Material shown —

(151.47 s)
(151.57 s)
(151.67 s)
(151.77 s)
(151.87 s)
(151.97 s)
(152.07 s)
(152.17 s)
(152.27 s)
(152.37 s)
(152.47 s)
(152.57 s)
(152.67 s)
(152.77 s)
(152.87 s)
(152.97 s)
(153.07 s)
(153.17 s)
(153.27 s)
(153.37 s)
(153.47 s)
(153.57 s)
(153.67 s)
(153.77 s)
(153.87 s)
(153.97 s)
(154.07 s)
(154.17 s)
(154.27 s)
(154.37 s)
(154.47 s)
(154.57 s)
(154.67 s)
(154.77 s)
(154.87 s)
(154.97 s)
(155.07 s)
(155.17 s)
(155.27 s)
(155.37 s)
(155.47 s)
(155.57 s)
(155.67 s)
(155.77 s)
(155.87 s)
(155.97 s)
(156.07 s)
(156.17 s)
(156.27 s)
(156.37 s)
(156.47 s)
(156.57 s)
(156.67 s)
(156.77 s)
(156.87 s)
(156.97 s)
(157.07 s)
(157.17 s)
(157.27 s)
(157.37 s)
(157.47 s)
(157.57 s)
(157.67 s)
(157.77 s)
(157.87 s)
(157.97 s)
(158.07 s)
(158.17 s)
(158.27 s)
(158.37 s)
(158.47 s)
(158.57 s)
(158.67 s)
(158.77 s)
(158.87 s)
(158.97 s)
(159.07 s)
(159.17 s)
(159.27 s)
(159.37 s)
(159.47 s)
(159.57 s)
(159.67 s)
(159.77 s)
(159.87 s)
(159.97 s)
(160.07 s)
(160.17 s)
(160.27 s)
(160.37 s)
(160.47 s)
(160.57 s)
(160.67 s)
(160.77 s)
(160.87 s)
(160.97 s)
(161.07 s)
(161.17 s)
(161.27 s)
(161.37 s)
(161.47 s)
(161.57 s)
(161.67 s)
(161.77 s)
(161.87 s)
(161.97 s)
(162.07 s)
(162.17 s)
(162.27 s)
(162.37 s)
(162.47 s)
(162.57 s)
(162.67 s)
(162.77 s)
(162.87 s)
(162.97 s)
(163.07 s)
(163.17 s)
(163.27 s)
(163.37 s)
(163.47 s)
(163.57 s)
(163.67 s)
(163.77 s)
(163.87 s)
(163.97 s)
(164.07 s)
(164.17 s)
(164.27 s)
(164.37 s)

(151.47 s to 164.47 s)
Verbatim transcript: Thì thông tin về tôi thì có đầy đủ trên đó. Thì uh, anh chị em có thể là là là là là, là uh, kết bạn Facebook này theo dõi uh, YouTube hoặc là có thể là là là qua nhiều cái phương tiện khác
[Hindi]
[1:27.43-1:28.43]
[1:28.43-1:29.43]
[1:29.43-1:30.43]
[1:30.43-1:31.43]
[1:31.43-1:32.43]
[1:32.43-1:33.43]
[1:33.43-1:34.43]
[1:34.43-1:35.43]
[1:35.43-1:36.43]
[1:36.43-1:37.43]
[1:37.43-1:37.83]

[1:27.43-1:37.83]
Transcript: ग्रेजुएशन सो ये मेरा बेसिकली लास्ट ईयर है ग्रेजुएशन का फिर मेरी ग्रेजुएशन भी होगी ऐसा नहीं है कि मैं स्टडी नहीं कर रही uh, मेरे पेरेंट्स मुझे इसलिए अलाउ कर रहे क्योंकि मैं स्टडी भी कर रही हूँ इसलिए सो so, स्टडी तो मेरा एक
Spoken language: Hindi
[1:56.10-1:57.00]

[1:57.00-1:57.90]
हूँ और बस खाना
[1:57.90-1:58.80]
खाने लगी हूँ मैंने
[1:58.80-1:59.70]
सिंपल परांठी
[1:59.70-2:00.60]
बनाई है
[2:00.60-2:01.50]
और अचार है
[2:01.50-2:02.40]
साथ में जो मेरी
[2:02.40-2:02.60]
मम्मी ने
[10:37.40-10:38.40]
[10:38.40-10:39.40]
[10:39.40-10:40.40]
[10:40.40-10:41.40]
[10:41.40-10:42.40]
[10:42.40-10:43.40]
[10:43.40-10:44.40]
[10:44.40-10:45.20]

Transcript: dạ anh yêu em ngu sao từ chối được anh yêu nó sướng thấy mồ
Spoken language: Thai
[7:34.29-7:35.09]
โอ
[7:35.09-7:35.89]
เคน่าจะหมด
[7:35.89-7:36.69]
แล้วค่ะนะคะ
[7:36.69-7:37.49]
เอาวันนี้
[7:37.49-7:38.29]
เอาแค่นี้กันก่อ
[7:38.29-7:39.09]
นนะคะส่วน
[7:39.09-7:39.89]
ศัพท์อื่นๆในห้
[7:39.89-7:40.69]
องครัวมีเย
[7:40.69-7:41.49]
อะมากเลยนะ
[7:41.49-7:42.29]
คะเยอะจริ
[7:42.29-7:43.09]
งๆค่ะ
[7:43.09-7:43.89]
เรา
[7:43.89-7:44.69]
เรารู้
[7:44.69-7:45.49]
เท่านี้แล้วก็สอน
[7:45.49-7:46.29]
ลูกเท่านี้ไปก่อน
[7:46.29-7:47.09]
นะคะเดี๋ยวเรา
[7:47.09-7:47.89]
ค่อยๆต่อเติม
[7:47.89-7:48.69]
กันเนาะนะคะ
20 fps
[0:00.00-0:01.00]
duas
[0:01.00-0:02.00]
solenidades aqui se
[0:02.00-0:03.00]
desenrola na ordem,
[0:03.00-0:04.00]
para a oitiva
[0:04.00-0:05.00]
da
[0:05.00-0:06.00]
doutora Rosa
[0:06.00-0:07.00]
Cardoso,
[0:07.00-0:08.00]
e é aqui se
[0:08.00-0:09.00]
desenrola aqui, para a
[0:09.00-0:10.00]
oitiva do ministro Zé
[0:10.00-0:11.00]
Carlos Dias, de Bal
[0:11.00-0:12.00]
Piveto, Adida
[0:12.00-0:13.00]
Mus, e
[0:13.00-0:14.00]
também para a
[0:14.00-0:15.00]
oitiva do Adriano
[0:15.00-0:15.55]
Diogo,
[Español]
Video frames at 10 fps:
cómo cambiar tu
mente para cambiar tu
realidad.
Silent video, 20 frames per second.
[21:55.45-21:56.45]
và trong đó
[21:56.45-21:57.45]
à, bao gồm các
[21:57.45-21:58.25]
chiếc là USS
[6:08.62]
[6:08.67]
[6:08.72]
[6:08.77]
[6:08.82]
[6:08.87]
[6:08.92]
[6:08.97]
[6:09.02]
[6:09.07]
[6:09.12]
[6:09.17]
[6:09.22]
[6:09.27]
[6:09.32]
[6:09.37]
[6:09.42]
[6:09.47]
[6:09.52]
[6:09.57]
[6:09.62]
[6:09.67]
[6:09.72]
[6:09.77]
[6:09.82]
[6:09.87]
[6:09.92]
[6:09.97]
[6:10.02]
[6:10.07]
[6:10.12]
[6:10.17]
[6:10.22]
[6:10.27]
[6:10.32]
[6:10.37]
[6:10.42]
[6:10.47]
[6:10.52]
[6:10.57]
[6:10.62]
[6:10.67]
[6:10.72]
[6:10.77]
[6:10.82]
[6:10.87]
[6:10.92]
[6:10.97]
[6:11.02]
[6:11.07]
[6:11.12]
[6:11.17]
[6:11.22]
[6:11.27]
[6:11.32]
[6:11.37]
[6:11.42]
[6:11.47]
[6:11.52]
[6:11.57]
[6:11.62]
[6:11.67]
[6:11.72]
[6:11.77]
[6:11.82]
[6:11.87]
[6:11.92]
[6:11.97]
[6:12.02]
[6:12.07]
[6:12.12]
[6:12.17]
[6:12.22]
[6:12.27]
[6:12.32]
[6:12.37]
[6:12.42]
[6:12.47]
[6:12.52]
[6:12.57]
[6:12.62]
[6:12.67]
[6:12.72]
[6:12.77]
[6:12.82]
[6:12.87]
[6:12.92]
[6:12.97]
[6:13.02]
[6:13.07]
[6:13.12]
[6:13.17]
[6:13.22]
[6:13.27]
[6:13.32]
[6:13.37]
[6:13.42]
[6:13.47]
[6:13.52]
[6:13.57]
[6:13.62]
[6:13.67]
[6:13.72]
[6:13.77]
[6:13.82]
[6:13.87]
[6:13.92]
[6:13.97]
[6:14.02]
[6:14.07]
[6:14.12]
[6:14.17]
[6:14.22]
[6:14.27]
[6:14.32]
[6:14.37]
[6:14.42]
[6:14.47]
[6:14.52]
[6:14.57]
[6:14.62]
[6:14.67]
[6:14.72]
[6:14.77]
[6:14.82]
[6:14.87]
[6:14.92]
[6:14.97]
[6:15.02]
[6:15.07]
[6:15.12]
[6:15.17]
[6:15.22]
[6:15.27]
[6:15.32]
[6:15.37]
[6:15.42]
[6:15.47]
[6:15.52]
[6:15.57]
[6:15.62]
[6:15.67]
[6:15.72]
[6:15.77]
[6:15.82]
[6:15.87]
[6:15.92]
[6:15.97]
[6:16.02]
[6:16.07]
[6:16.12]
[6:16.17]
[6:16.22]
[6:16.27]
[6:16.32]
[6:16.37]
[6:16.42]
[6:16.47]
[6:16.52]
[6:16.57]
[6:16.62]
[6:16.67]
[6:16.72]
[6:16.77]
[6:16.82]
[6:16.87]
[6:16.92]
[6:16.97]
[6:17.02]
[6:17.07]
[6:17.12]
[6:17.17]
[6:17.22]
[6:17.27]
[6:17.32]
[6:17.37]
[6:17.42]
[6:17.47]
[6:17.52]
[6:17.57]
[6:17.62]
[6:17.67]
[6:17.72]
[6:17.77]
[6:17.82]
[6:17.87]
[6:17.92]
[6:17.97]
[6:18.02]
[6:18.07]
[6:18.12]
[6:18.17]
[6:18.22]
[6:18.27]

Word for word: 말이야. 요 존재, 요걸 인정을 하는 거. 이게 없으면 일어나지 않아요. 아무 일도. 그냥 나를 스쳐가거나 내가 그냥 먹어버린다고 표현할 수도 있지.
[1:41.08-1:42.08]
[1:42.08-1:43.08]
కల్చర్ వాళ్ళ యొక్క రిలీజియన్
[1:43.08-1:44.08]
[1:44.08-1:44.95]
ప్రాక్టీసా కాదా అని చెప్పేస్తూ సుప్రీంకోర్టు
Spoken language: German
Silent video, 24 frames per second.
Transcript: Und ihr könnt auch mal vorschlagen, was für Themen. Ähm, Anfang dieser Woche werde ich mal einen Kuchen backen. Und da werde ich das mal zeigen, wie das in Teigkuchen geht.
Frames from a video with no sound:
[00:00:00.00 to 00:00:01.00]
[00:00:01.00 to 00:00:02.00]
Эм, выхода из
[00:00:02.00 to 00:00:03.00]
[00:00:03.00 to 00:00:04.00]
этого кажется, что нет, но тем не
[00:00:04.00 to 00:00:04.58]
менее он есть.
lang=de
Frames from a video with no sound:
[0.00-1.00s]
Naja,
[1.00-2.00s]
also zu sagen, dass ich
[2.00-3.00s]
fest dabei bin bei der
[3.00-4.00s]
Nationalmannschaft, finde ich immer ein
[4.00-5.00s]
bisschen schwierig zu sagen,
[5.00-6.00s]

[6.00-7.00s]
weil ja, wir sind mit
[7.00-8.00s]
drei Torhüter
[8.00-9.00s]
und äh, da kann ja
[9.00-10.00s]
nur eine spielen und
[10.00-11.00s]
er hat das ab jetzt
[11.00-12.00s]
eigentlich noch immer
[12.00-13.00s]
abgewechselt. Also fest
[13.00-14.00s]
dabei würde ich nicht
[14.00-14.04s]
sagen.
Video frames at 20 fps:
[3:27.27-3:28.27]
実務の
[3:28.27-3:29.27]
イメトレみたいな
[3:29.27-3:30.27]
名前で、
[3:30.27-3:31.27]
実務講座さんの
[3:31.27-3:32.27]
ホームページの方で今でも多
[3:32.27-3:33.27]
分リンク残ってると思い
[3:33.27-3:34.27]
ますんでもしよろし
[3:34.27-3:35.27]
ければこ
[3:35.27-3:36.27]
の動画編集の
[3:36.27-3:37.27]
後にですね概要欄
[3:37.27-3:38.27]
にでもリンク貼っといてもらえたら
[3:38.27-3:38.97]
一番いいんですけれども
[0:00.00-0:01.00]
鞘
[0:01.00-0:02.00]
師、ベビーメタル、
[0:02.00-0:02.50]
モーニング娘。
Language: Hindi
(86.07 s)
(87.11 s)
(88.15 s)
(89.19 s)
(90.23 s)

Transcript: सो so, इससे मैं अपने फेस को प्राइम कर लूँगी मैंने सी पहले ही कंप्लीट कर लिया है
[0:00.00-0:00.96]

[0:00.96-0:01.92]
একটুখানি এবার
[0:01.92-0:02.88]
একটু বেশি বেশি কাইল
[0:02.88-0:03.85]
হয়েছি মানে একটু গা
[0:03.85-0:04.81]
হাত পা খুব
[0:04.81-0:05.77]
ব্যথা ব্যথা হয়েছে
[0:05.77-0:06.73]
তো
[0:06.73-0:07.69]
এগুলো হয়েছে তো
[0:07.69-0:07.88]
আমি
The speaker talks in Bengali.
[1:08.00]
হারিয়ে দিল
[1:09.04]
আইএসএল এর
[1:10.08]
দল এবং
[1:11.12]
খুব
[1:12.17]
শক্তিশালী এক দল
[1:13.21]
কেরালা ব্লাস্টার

Activity — Show the lines of the material that contain the word "Silent".

Task solution —
Silent video, 20 frames per second.
Silent video, 24 frames per second.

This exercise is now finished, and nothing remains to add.